Monday, November 26, 2018

More evidence about the debt cartel

We had previously documented large excess returns on equities ahead of scheduled announcements of the Federal Open Market Committee (FOMC)—the Federal Reserve’s monetary policy-making body—between 1994 and 2011. This post updates our original analysis with more recent data. We find evidence of continued large excess returns during FOMC meetings, but only for those featuring a press conference by the Chair of the FOMC. 
From the research staff of the NY Fed. 

The federal reserve board represents member banks in their district.s  The member banks are within the same organizations that manage debt; the debt advisory board, the primary dealers.  The whole point of the Fed chair making an announcement is to inform the world that the debt cartel has reached a decision.

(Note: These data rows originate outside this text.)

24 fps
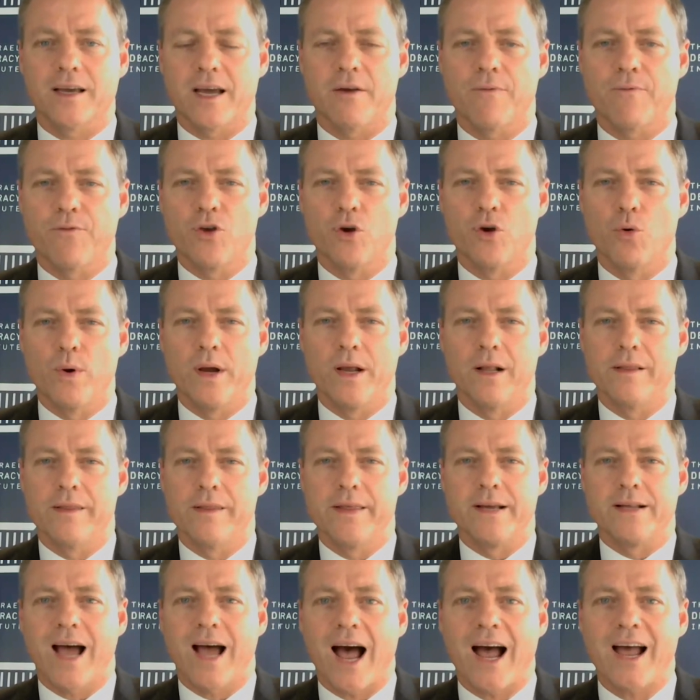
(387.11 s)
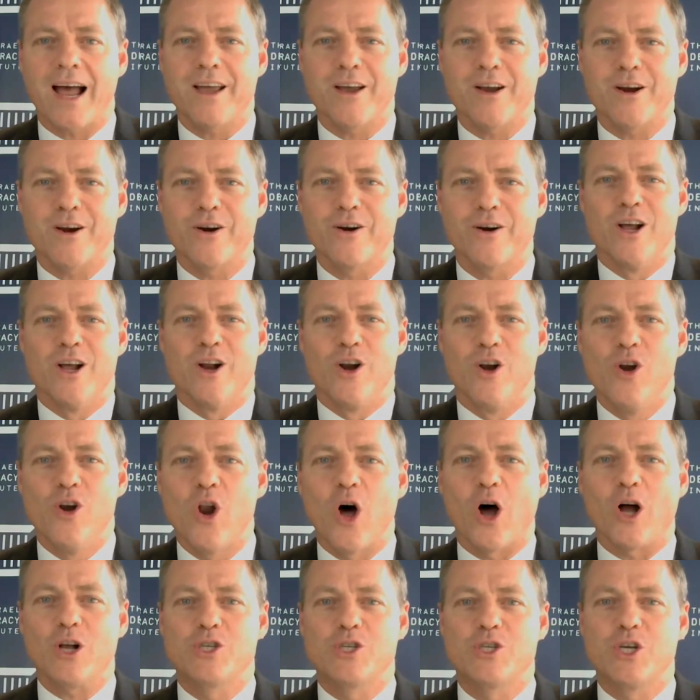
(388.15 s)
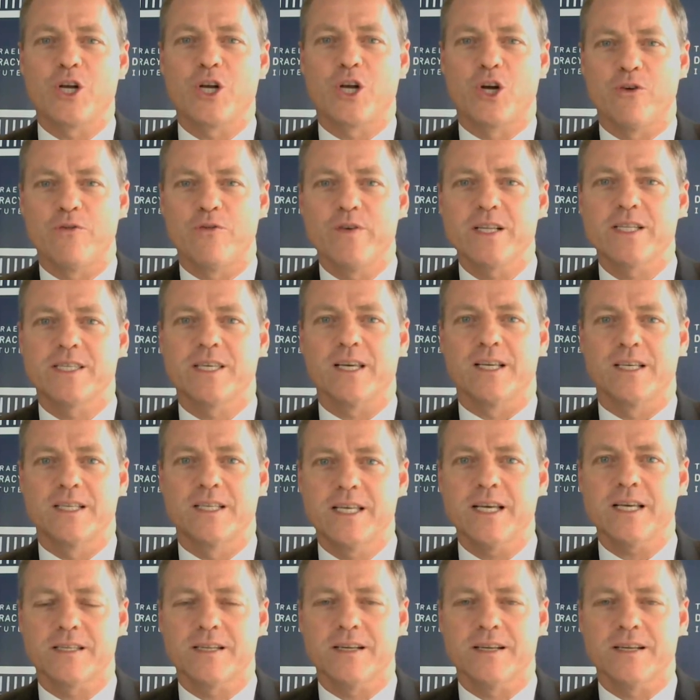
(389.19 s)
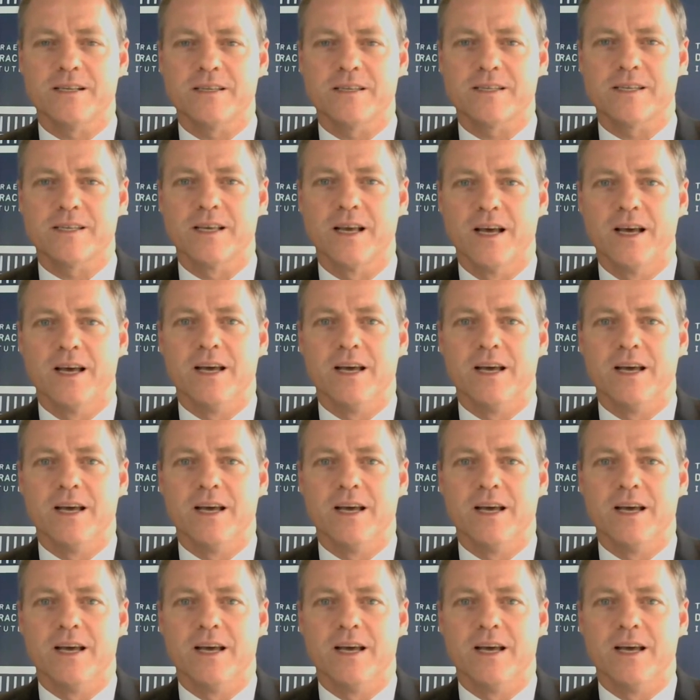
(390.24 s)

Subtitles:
if you will, the entire logic of its existence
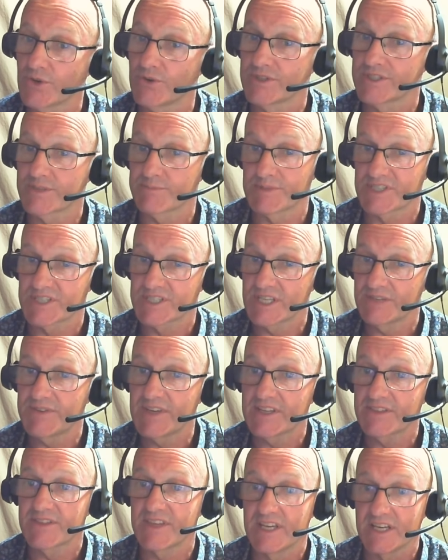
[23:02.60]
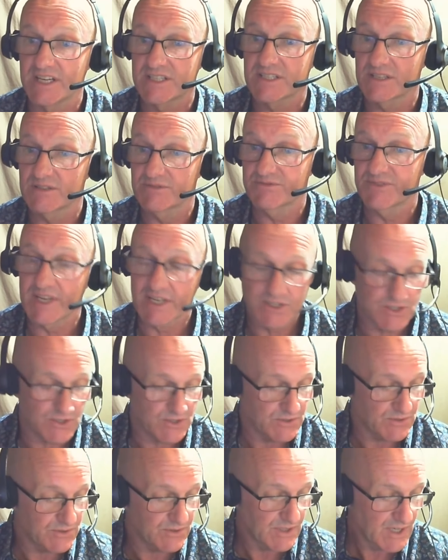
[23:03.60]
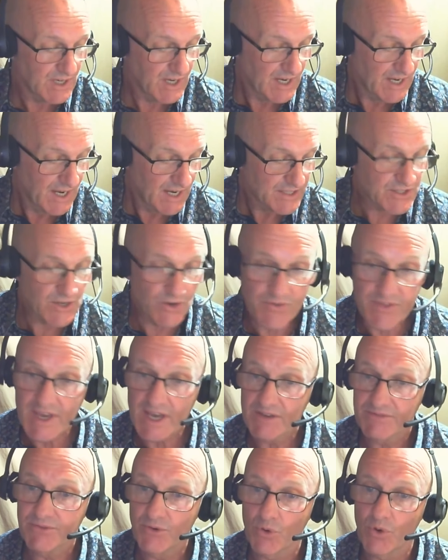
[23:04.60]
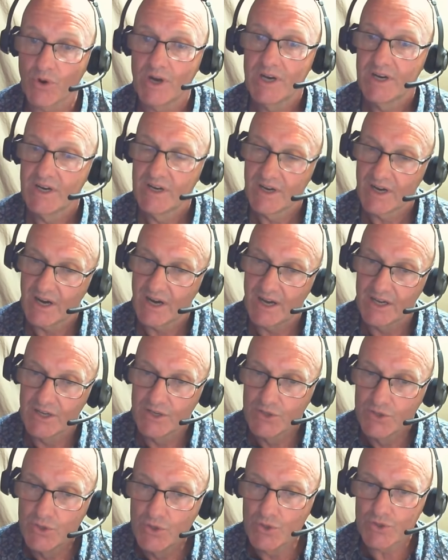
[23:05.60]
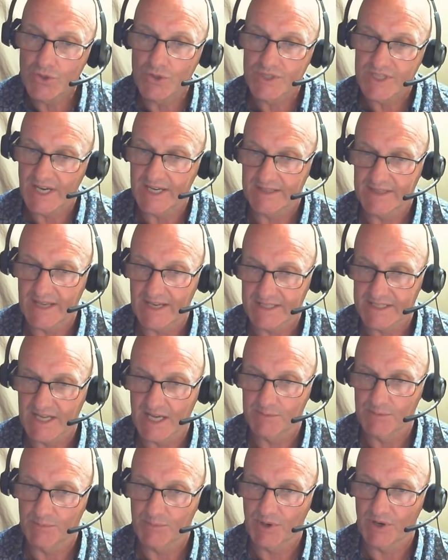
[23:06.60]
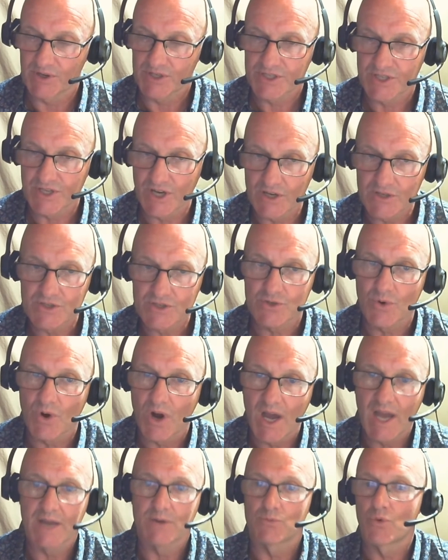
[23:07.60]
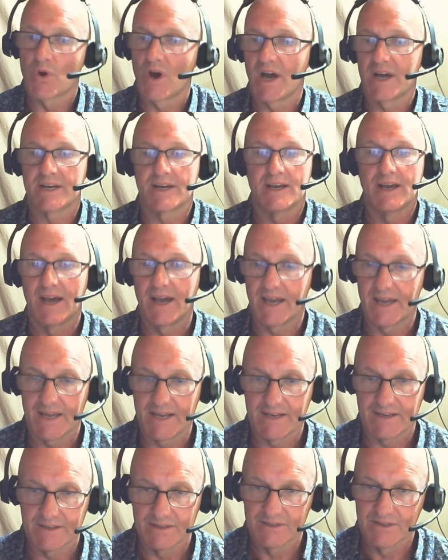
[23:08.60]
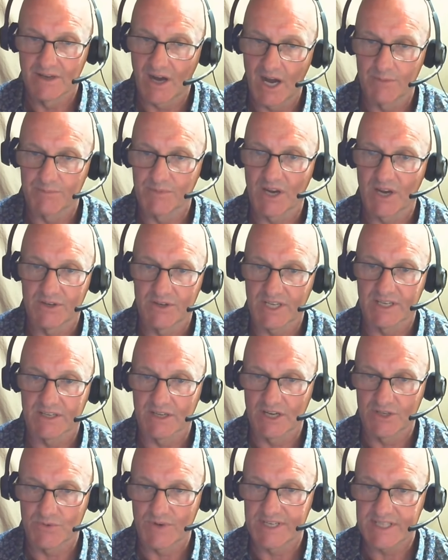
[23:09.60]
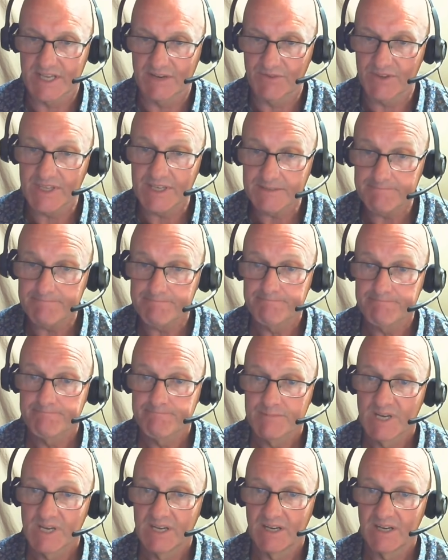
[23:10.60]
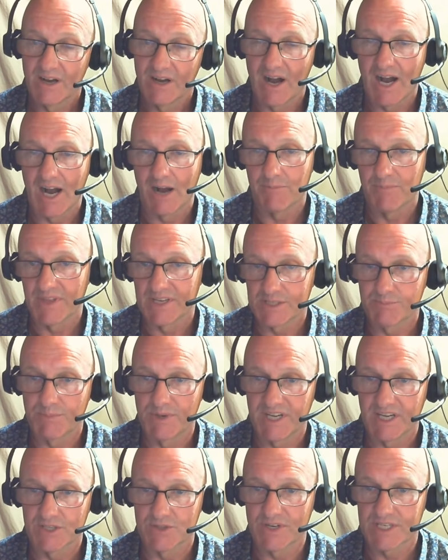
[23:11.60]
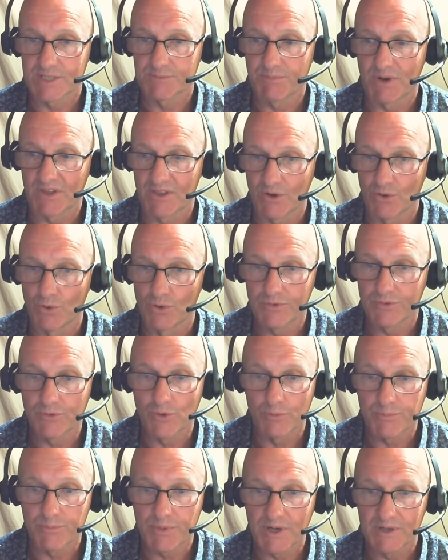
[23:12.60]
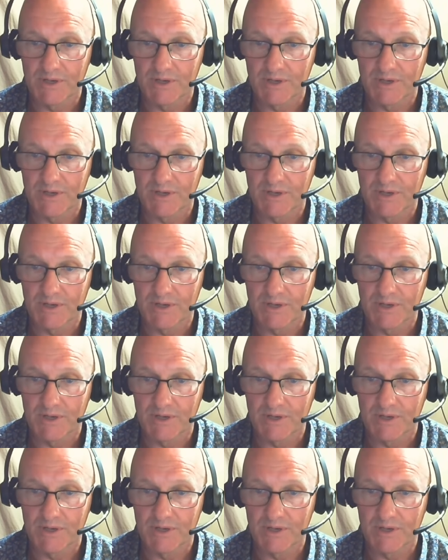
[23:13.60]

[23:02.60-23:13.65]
on specific things that affect you. So therefore, you should take that same approach. Don't try and write I'm going to address everything that's being addressed by the law reform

So, obviously, all the members of the debt cartel and their wealthy patrons have advanced knowledge.  In fact it is worse.  The large banks offer a premium yield to wealthy investors who  play the debt cartel game.  In this way, debt flow is regular and smooth, but it is oligarchy capitalism required to manage the unending flow of massive borrowings by Congress.

The main point is how we do this in sandbox. We let everyone play the debt cartel game as long as they keep the required reserve ratios.  Since citizens are stuck with a volatile republican form of government then citizens need to play the government debt game.